◆ **Task objective**
Below are the records; print exactly the lines from the one with "[0:01.00-0:02.00]" through the last, both included, and leave the pictures out.

◆ **Saved entries**
● ● ● ● ● ● ●

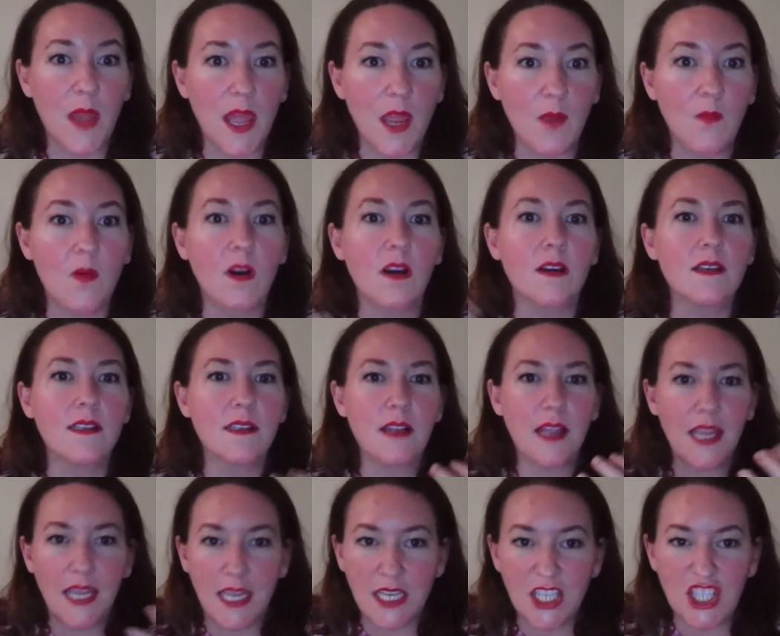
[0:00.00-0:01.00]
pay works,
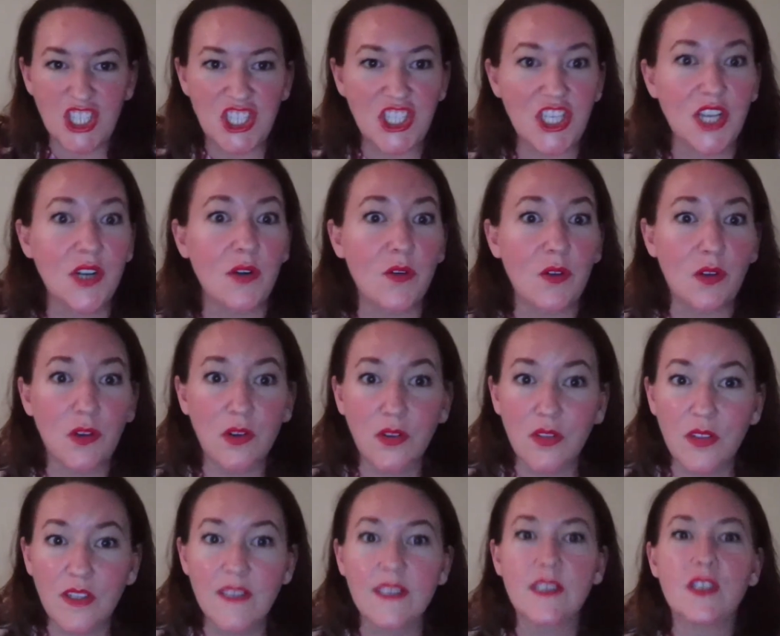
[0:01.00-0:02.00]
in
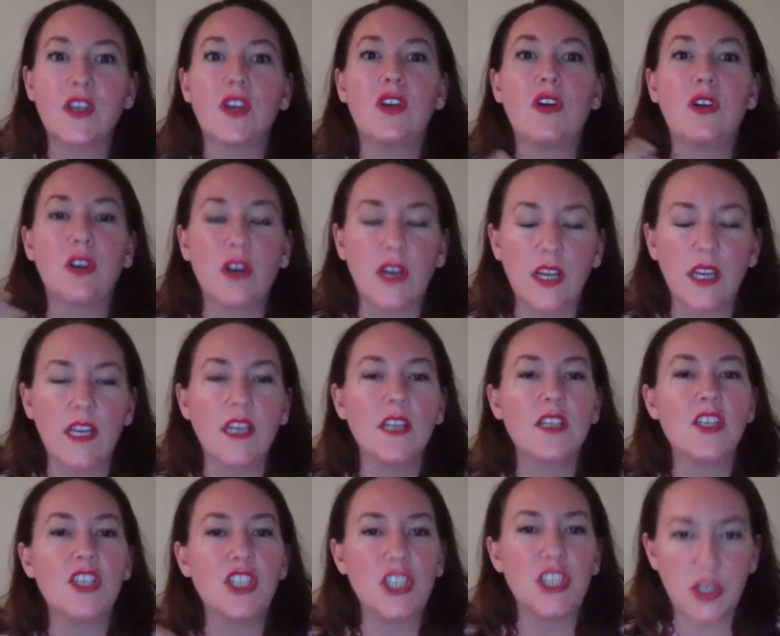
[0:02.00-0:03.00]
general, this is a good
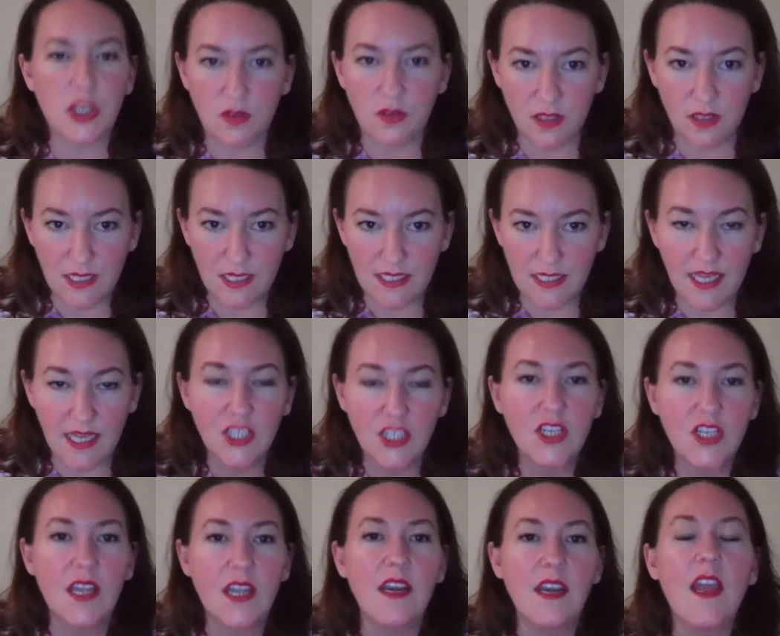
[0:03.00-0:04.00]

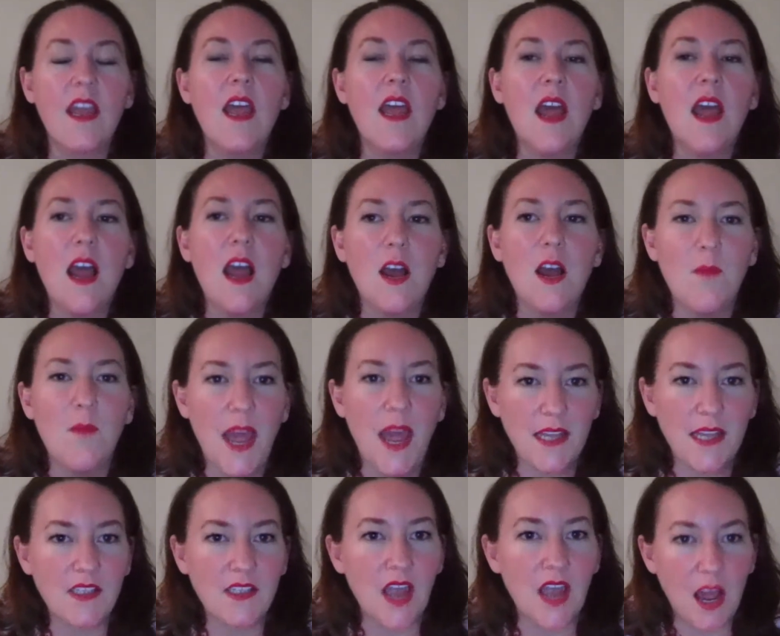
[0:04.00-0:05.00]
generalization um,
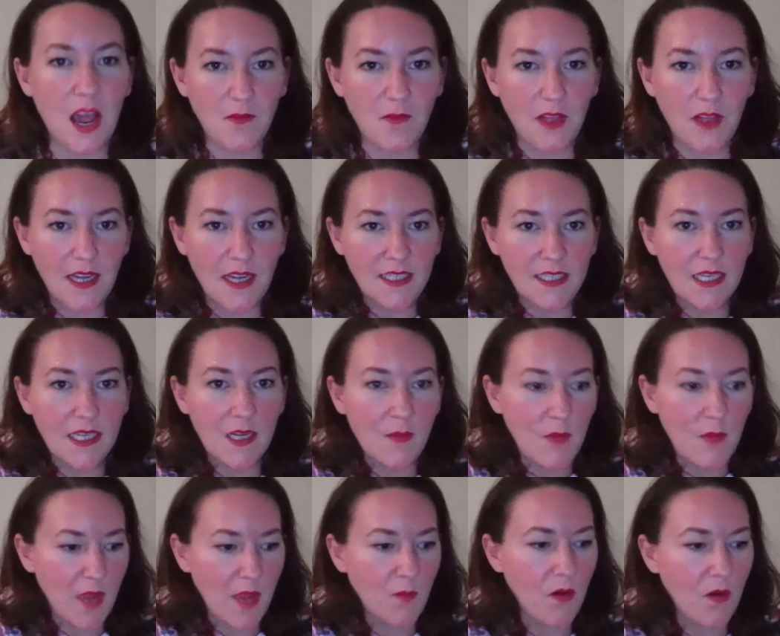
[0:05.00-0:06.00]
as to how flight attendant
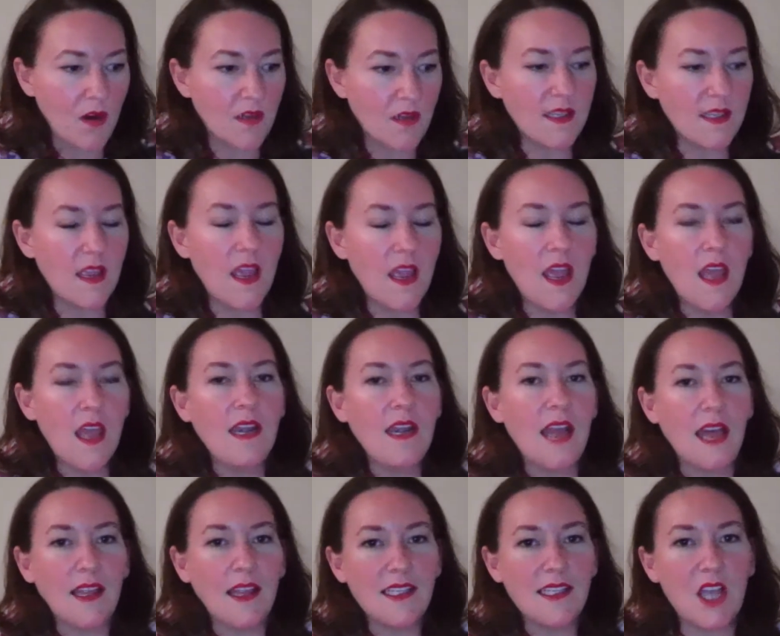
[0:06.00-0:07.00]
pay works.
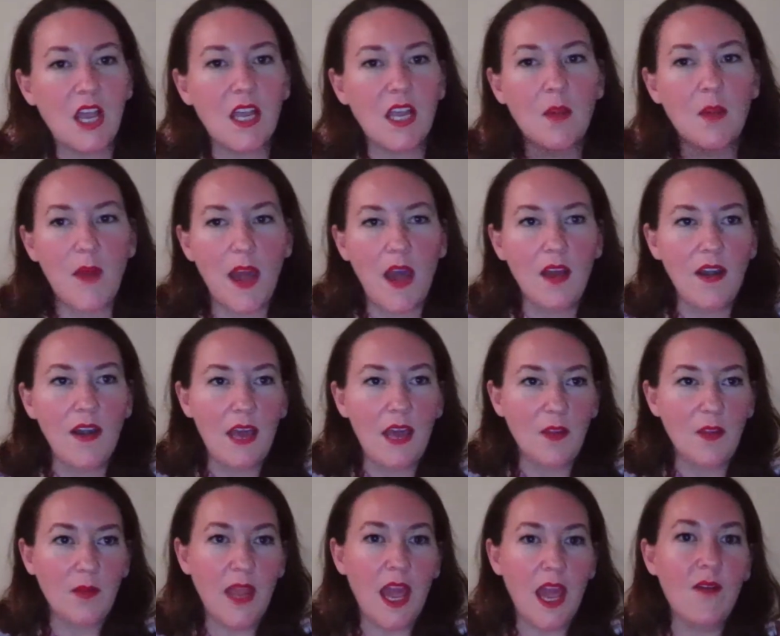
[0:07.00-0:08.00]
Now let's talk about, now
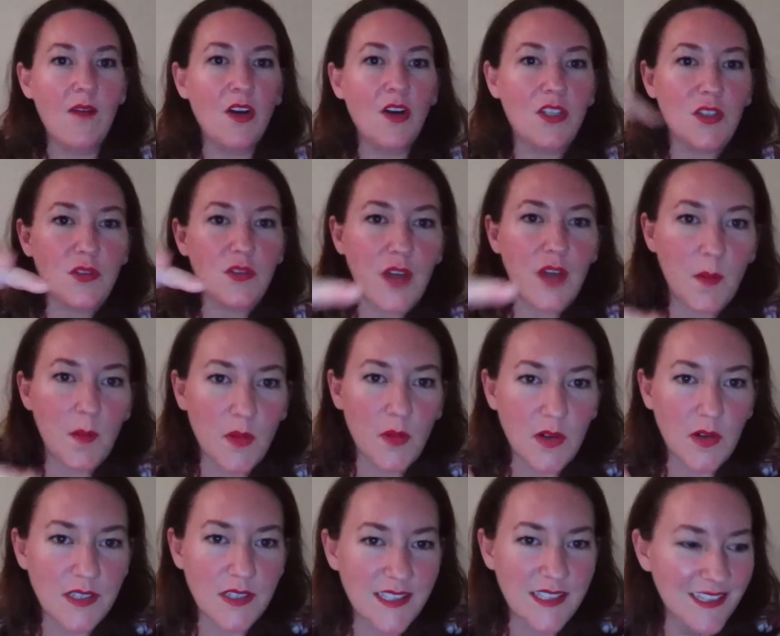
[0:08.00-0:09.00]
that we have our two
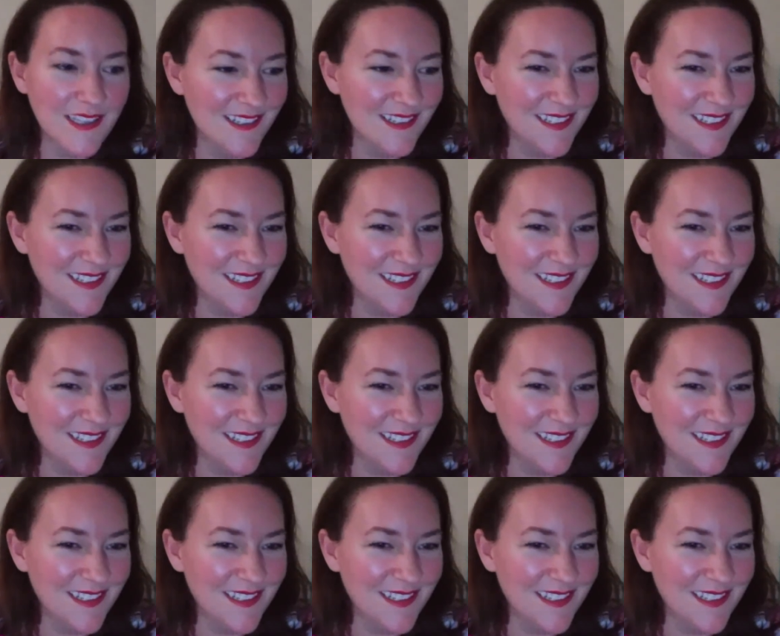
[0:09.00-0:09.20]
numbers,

● ● ● ● ● ● ●

◆ **Solution**
[0:01.00-0:02.00]
in
[0:02.00-0:03.00]
general, this is a good
[0:03.00-0:04.00]

[0:04.00-0:05.00]
generalization um,
[0:05.00-0:06.00]
as to how flight attendant
[0:06.00-0:07.00]
pay works.
[0:07.00-0:08.00]
Now let's talk about, now
[0:08.00-0:09.00]
that we have our two
[0:09.00-0:09.20]
numbers,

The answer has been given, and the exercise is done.